# Profitable Free App Profiles on App Store and Google Play.

In this project we aim to find the main characterstics of the most profitable apps on Apple Store and Google Play.
For apps that are free to download and install, the main source of revenue is the in-app ads which means that the number of users dirrectely influences the profite.

We are going to analyze the data in order to know which apps are more appealing to users, hence: attracts the highest number of users.

# Previewing the Data

Due to the large number of apps on both the Apple Store and Google Play, we are going to use sample data which are already availavle for free in order to save time and resources collecting new data ourselves.

Following are the two datasets that are suitable for this project:

- [Apple IOS App Store](https://www.kaggle.com/ramamet4/app-store-apple-data-set-10k-apps): which contains data about 7000 apps on the Apple Store, the dataset can be downloaded [here](https://www.kaggle.com/ramamet4/app-store-apple-data-set-10k-apps/download).
- [Google Play Store Apps](https://www.kaggle.com/lava18/google-play-store-apps): which contains data about 9660 apps on the Google Play Store, the dataset can be downloaded [here](https://www.kaggle.com/lava18/google-play-store-apps/download).
The datasets can be downloaded locally as csv files.

First, we start by opening the two csv files and save the data as list of lists with help of `reader()` function and then assign the headers and data to two variables for each dataset:

In [1]:
from csv import reader

opened_file = open("/Users/abdallarashwan/Documents/Python Projects/Datasets/AppleStore/AppleStore.csv") #Using absolute path of the downloaded data set
read_file = reader(opened_file)
apple = list(read_file)
apple_header = apple[0]
apple_data = apple[1:]

opened_file = open("/Users/abdallarashwan/Documents/Python Projects/Datasets/GooglePlay/googleplaystore.csv") #Using absolute path of the downloaded data set
read_file = reader(opened_file)
google = list(read_file)
google_header = google[0]
google_data = google[1:]


Following, we define a simple function that can help us explore our data in a more efficient and reliable way.

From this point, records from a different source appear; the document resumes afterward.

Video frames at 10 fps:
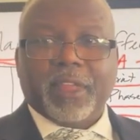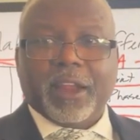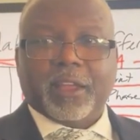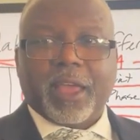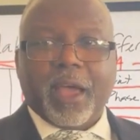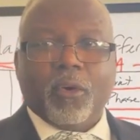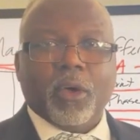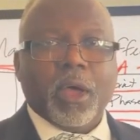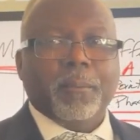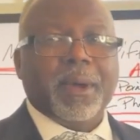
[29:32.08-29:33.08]
that account,
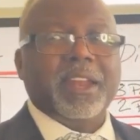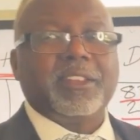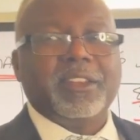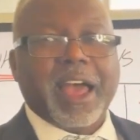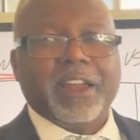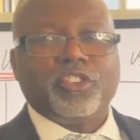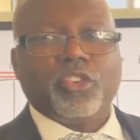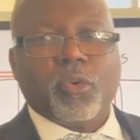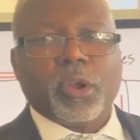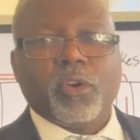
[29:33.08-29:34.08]
but it's not
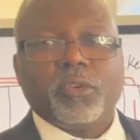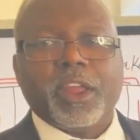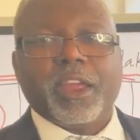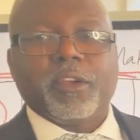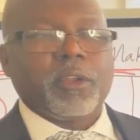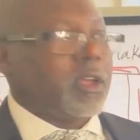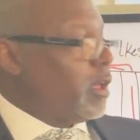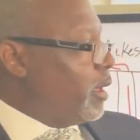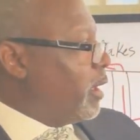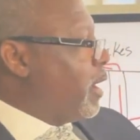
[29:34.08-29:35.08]
showing on there
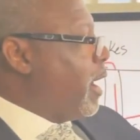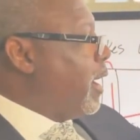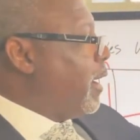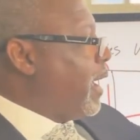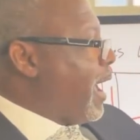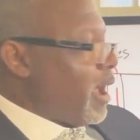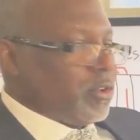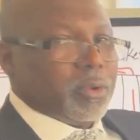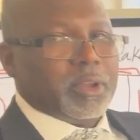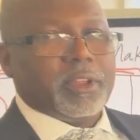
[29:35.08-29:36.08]

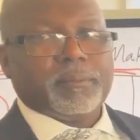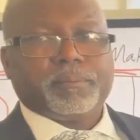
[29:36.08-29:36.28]
accurately.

The function `explore_dataset()` has the following arguments:
- dataset: which is the list of lists containing the data we want to explore.
- start_index: index of the first row of data we want to review.
- end_index: index of the last row of data we want to review (inclusive!).
- rows_and_columns: boolean that defaultes to False, in case True: print totall number of rowns and columns.

In [2]:
def explore_dataset(dataset, start_index, end_index, rows_and_columns = False):
    dataset_section = dataset[start_index:end_index]
    for row in dataset_section:
        print(row)
        print('\n')
        
    if rows_and_columns:
        print("Number of rows: ",len(dataset))
        print("Number of columns: ",len(dataset[0]))

Now let us see the column names in order to have a better understanding of our data.

Following we print the header for the Google Store data and three rows of data:

In [3]:
print(google_header)
print('\n')
explore_dataset(google_data, 0 , 3 , True)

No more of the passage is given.